Items listed in a dataset:
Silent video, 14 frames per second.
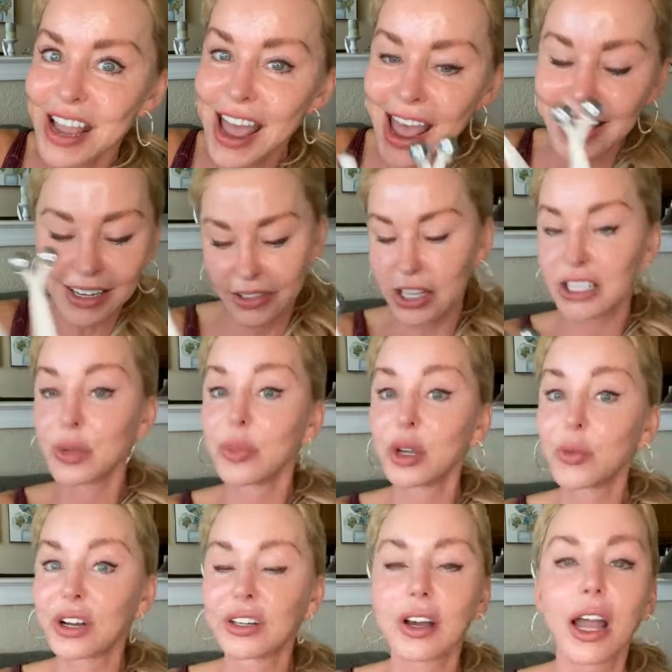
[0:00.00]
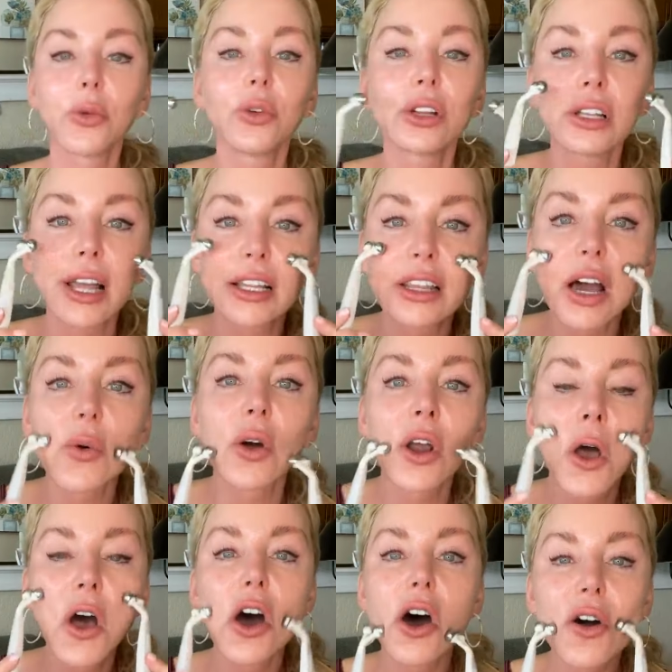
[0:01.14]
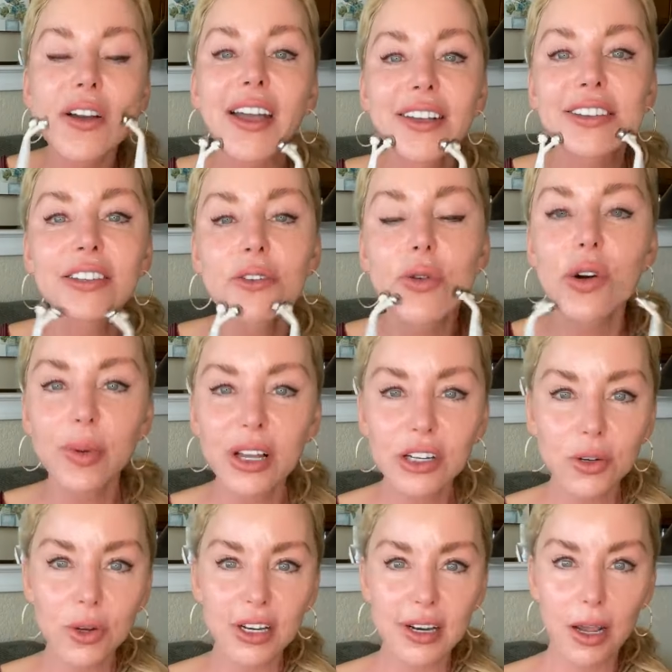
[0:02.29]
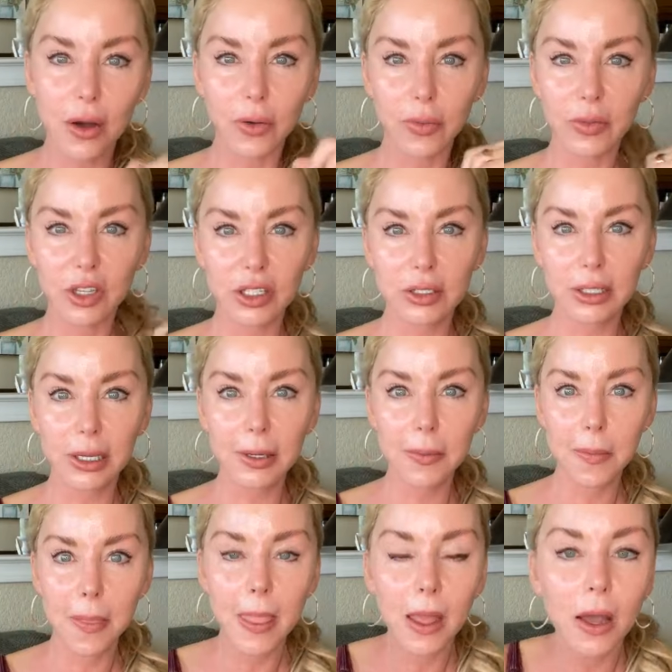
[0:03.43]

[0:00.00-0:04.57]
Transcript: yay, that's a big one. I really like that one. Okay, so what am I doing now? Let's see.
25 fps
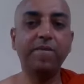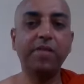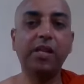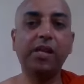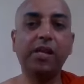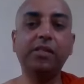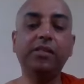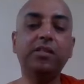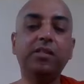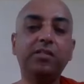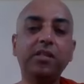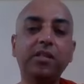
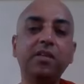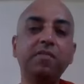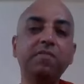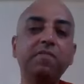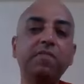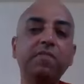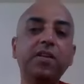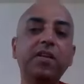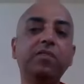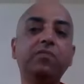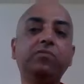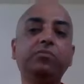In the same
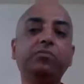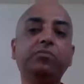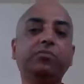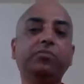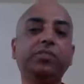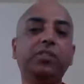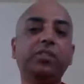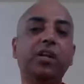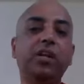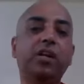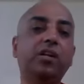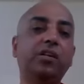way,
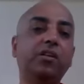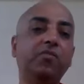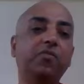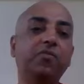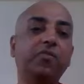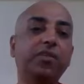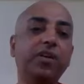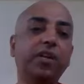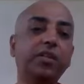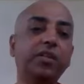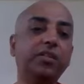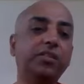there are
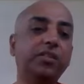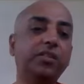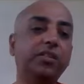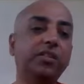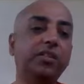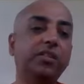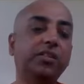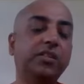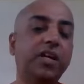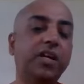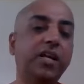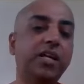different
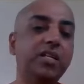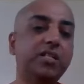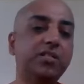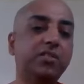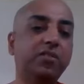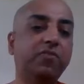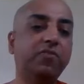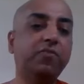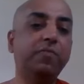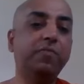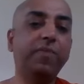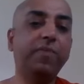kinds
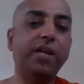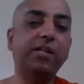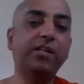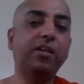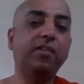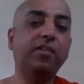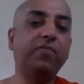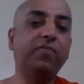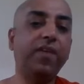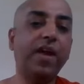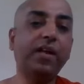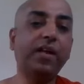of
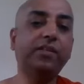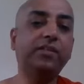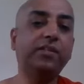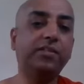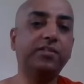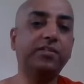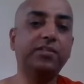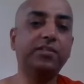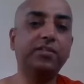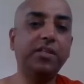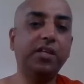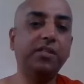mental
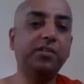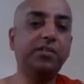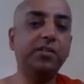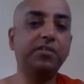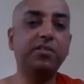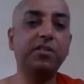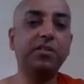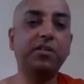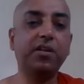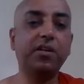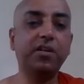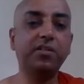factors,
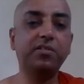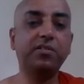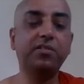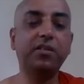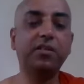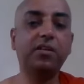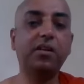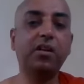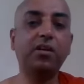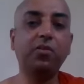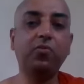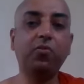chetasikas.
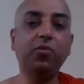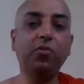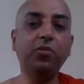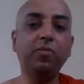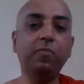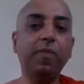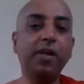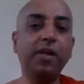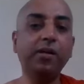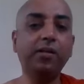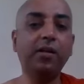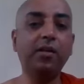There are good
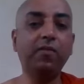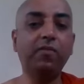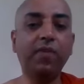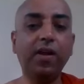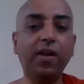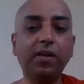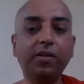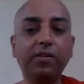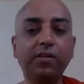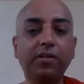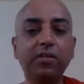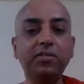mental
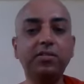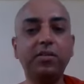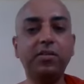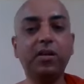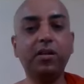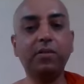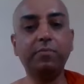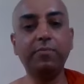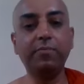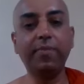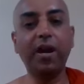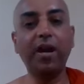factors, there
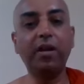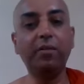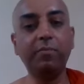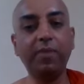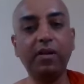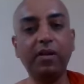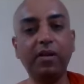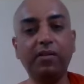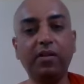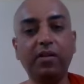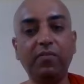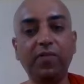are bad
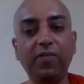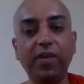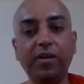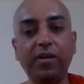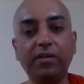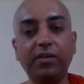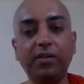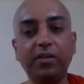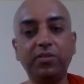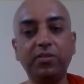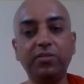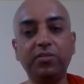mental
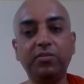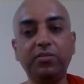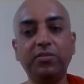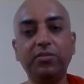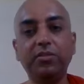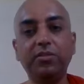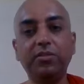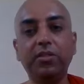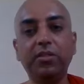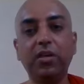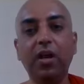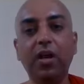factors.
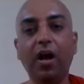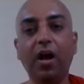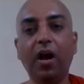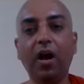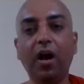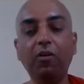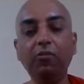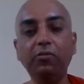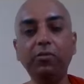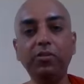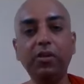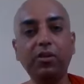
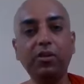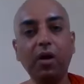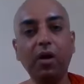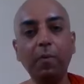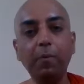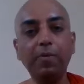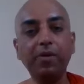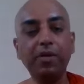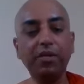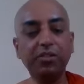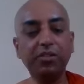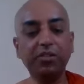How the
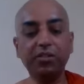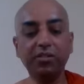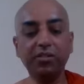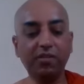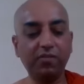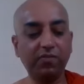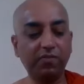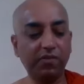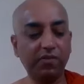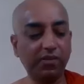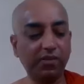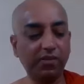combination
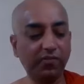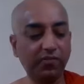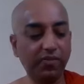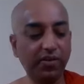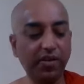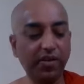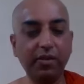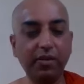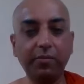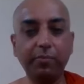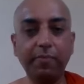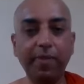of
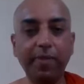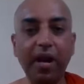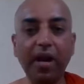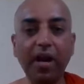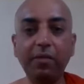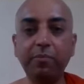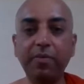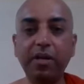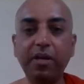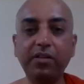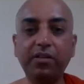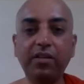different
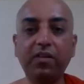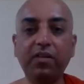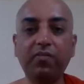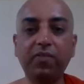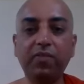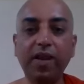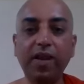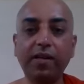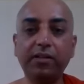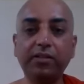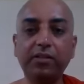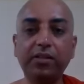bad mental
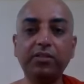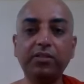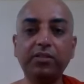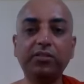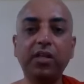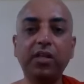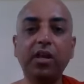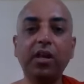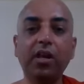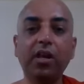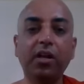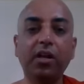factors
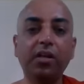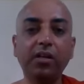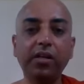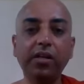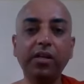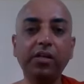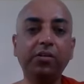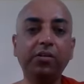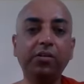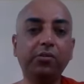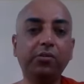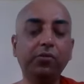
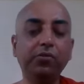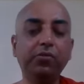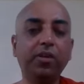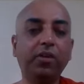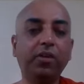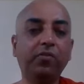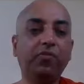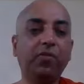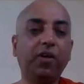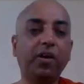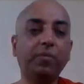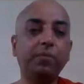lead to the
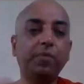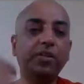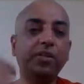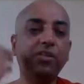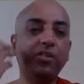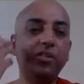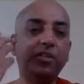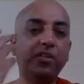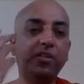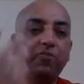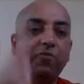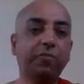
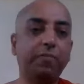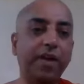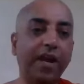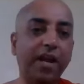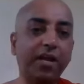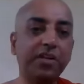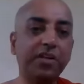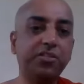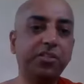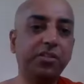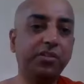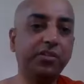formation of
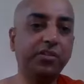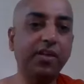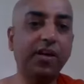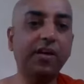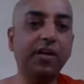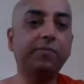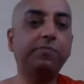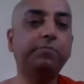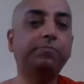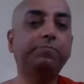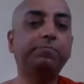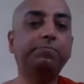bad chitta.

Exercise description =
Set down the entries word for word, omitting all pictures.

Solved problem =
Silent video, 14 frames per second.
[0:00.00]
[0:01.14]
[0:02.29]
[0:03.43]

[0:00.00-0:04.57]
Transcript: yay, that's a big one. I really like that one. Okay, so what am I doing now? Let's see.
25 fps
In the same
way,
there are
different
kinds
of
mental
factors,
chetasikas.
There are good
mental
factors, there
are bad
mental
factors.
How the
combination
of
different
bad mental
factors
lead to the
formation of
bad chitta.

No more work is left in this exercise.